On January 1, 1929, the plaintiff Nephi Y. Schofield retired from service and was allowed a pension under the system in the sum of $126.75 a month. He was credit manager of the defendant at the time of his retirement. On January 1, 1930, the plaintiff Franklin S. Tingey retired from service and was allowed a pension under the system in the sum of $186.75 a month. He was store superintendent of the defendant at the time he retired, and had served as assistant manager and as a member of the executive committee. Employees contributed nothing for the purpose of *285 paying these pensions, and no pension fund was created. The defendant paid the pension allowance out of its income. The original pension allowances were paid monthly to pensioners of the defendant to and inclusive of the month of June, 1932.

Under date of August 24, 1932, the board of directors of the defendant, by resolution, revised the pension allowances effective as of July 1, 1932. The plaintiffs were offered, but refused to accept, the revised pension allowances fixed for them, namely, $65 a month for Mr. Schofield and $75 for Mr. Tingey, and instituted their respective actions to enforce the payment of the original allowances.

Numerous errors are assigned by appellant as to the admission and rejection of evidence by the trial court, but the principal question presented involves the construction and interpretation of the pension system. Plaintiffs contend that the pension system constituted, from the time of their retirement, a binding contract to pay them the allowed pension for life. Defendant, on the other hand, contends that the pension system was a mere gratuity from the defendant, terminable at the will or judgment of the defendant corporation.

Did the pension system constitute a binding contract between defendant corporation and the pensioners which gave them a vested right to the amount of pension as originally fixed and leave no authority in the board of directors of the defendant corporation to in any way, for any cause, modify or change the amount of the pension? What were the rights and liabilities of the parties created by the pension system of 1911 and not modified as far as material here, until after the retirement of the plaintiffs and the fixing of their pension allowances?

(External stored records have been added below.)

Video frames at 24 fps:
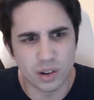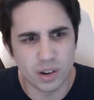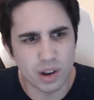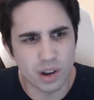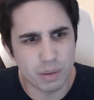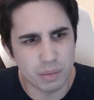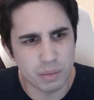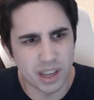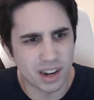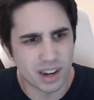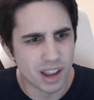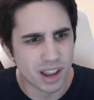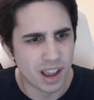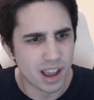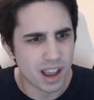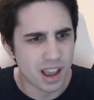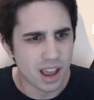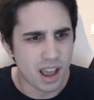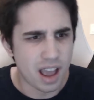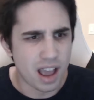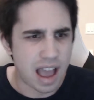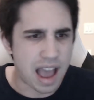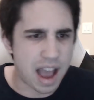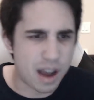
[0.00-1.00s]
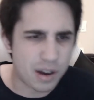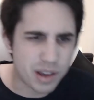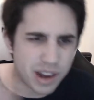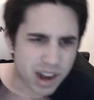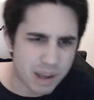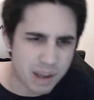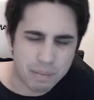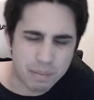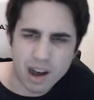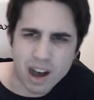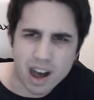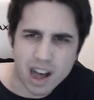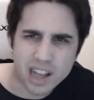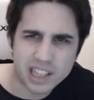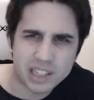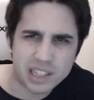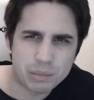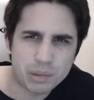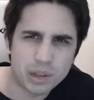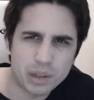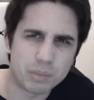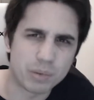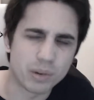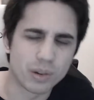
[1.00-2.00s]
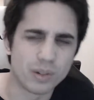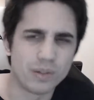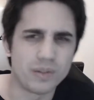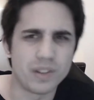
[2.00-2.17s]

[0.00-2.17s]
I mean, how can I possibly prove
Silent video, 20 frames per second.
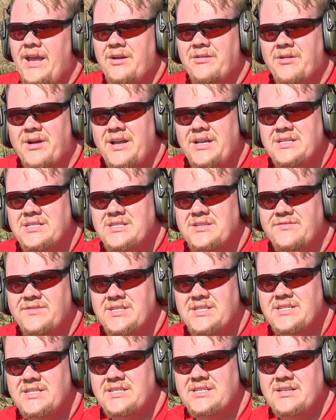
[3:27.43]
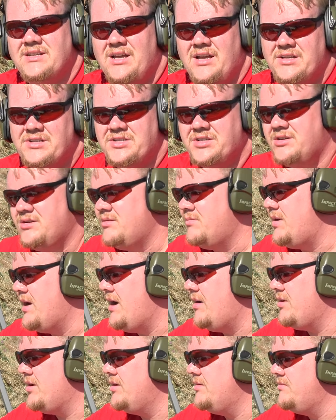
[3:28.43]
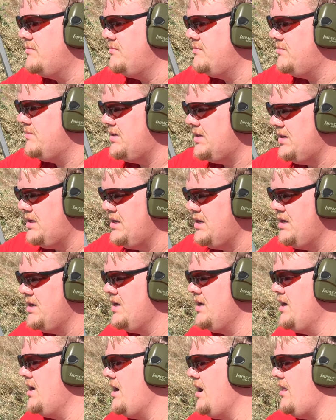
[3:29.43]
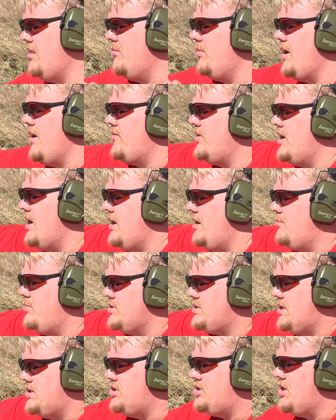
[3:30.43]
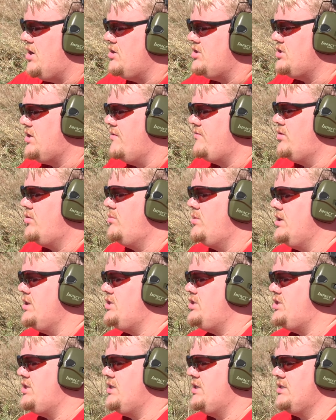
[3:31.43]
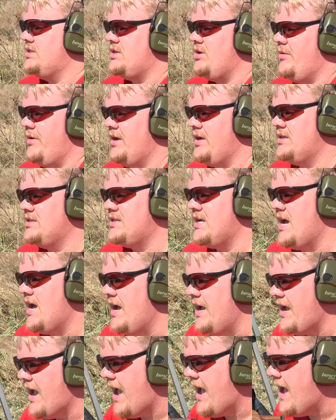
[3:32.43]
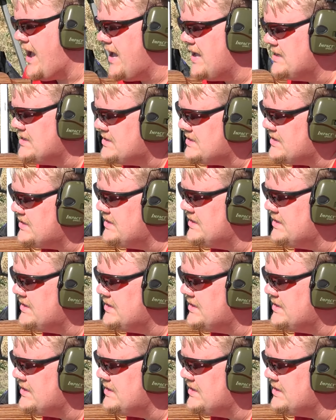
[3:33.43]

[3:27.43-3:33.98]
grains of a certain powder. And then we have a 90% charge level, which is going as high as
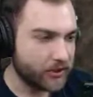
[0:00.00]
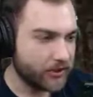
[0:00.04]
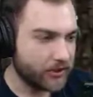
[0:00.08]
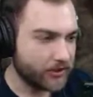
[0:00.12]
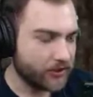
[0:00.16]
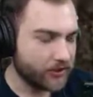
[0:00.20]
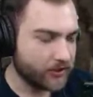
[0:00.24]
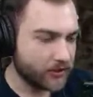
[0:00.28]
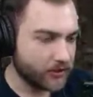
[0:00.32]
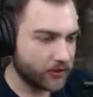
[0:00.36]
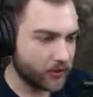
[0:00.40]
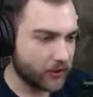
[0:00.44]

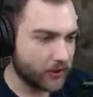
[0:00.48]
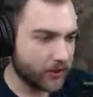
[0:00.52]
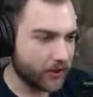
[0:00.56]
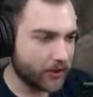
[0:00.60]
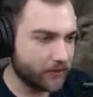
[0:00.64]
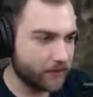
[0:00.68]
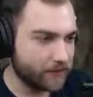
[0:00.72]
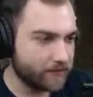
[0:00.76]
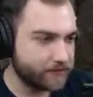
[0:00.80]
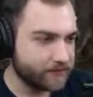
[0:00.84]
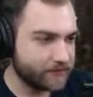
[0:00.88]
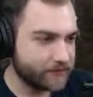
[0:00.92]

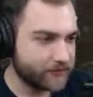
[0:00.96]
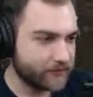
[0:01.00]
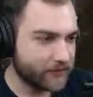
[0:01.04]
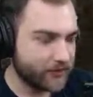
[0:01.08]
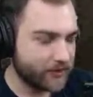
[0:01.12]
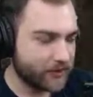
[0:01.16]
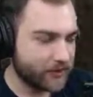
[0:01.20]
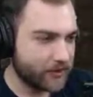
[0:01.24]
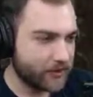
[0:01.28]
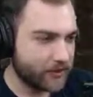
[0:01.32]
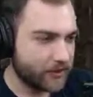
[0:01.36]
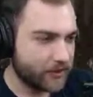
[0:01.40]
So
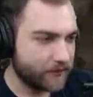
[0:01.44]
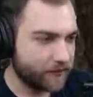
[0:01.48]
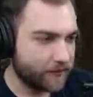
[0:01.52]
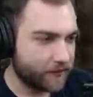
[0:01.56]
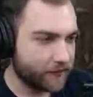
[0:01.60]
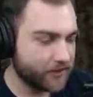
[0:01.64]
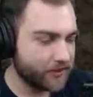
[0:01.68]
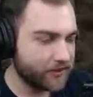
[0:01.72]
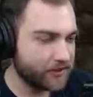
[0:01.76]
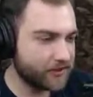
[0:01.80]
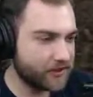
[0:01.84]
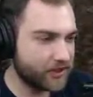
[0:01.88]
for
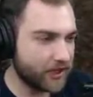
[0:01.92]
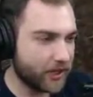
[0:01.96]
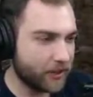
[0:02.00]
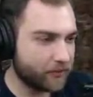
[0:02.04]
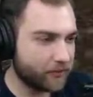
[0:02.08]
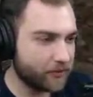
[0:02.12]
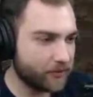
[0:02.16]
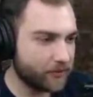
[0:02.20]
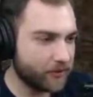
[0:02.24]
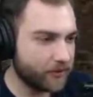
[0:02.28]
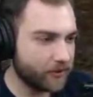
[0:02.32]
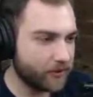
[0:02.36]
this
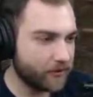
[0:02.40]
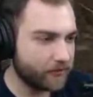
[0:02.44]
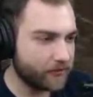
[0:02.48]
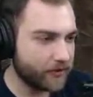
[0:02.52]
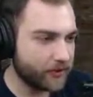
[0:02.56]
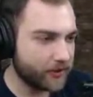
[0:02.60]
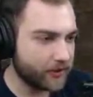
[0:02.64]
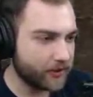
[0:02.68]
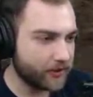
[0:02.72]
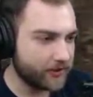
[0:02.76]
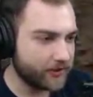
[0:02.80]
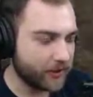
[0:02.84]
chapter of
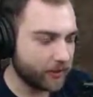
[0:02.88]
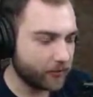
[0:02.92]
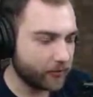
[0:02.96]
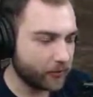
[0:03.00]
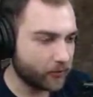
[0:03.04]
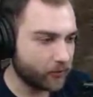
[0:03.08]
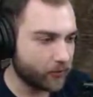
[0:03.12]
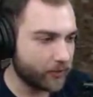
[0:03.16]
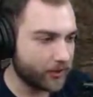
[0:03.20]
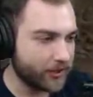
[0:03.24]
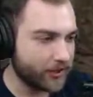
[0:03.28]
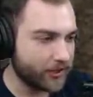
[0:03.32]
the separate
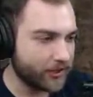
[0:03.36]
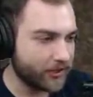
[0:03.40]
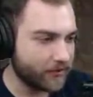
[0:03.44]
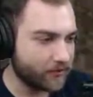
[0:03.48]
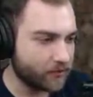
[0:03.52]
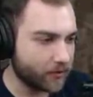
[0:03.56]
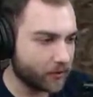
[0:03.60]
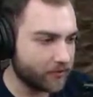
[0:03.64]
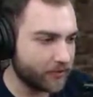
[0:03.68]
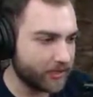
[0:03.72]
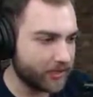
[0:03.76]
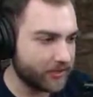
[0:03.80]
ways,
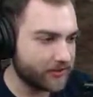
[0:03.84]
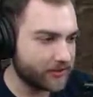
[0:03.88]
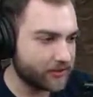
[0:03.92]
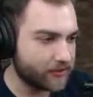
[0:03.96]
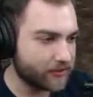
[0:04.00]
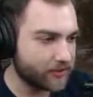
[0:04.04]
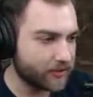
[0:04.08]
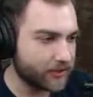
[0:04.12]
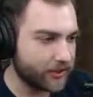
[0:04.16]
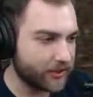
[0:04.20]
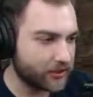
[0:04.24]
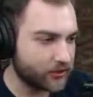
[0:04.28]
we're
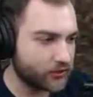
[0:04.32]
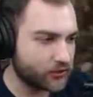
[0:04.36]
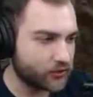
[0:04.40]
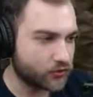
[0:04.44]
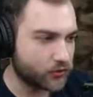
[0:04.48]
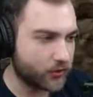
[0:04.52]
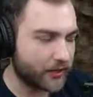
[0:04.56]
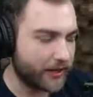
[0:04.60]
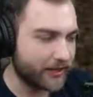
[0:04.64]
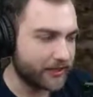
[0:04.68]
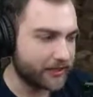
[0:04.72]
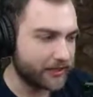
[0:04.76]
basically like
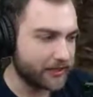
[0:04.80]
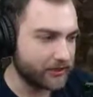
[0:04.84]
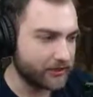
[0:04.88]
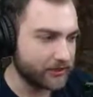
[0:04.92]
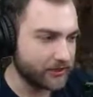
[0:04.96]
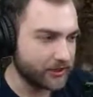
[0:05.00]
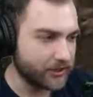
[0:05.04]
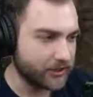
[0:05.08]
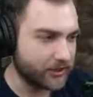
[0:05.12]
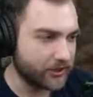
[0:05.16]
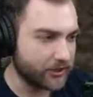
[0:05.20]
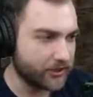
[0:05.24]
tracking
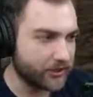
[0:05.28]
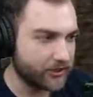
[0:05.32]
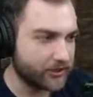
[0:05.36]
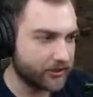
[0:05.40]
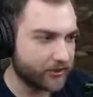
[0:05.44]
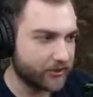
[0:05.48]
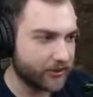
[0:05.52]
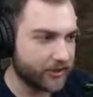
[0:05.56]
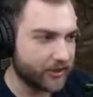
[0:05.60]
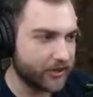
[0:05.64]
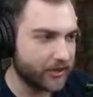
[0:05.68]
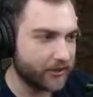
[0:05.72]
Leon
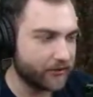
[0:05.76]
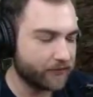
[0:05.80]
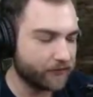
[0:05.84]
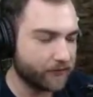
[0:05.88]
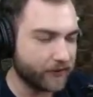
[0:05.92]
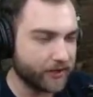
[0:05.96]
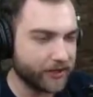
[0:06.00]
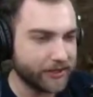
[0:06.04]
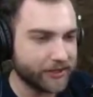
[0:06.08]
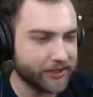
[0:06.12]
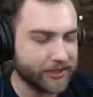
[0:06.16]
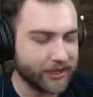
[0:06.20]
around,
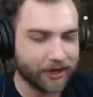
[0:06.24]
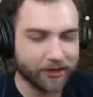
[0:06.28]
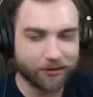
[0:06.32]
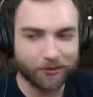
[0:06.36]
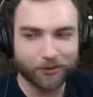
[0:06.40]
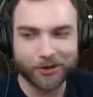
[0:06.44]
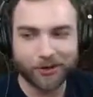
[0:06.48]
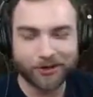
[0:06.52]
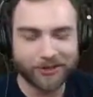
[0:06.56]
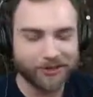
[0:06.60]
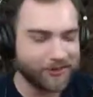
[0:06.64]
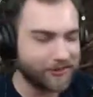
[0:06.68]
finding out
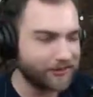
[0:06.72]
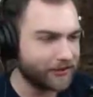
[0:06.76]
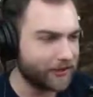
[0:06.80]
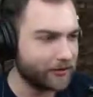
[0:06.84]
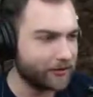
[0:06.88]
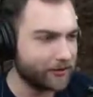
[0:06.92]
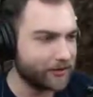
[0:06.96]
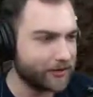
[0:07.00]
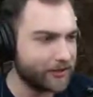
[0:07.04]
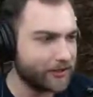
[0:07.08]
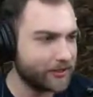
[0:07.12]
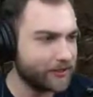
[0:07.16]
where he's
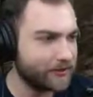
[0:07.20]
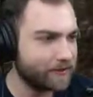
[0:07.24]
going.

Appellant vigorously asserts that the pension system, as set forth in the printed folder, is clear and certain and needs no extraneous evidence to explain or interpret it, and with this contention we are inclined to agree. The pension system, as set forth in the printed folder, states its purpose, *286 “to promote the welfare of the employees and to encourage long and faithful service”; it identifies the parties, the defendant corporation on the one hand, and, on the other, “employees who have attained the age of 65 years and served the company faithfully and satisfactorily for 20 years” (consecutive, except by special permission) ; it provides for compulsory retirement of the employee from service and limits his future activities elsewhere; it fixes the amount of allowance based upon years of service and salary, but no years of service over 65 years of age can be included. There is nothing indefinite about that; it has competent parties, a valid consideration, a lawful purpose, and is not against public policy.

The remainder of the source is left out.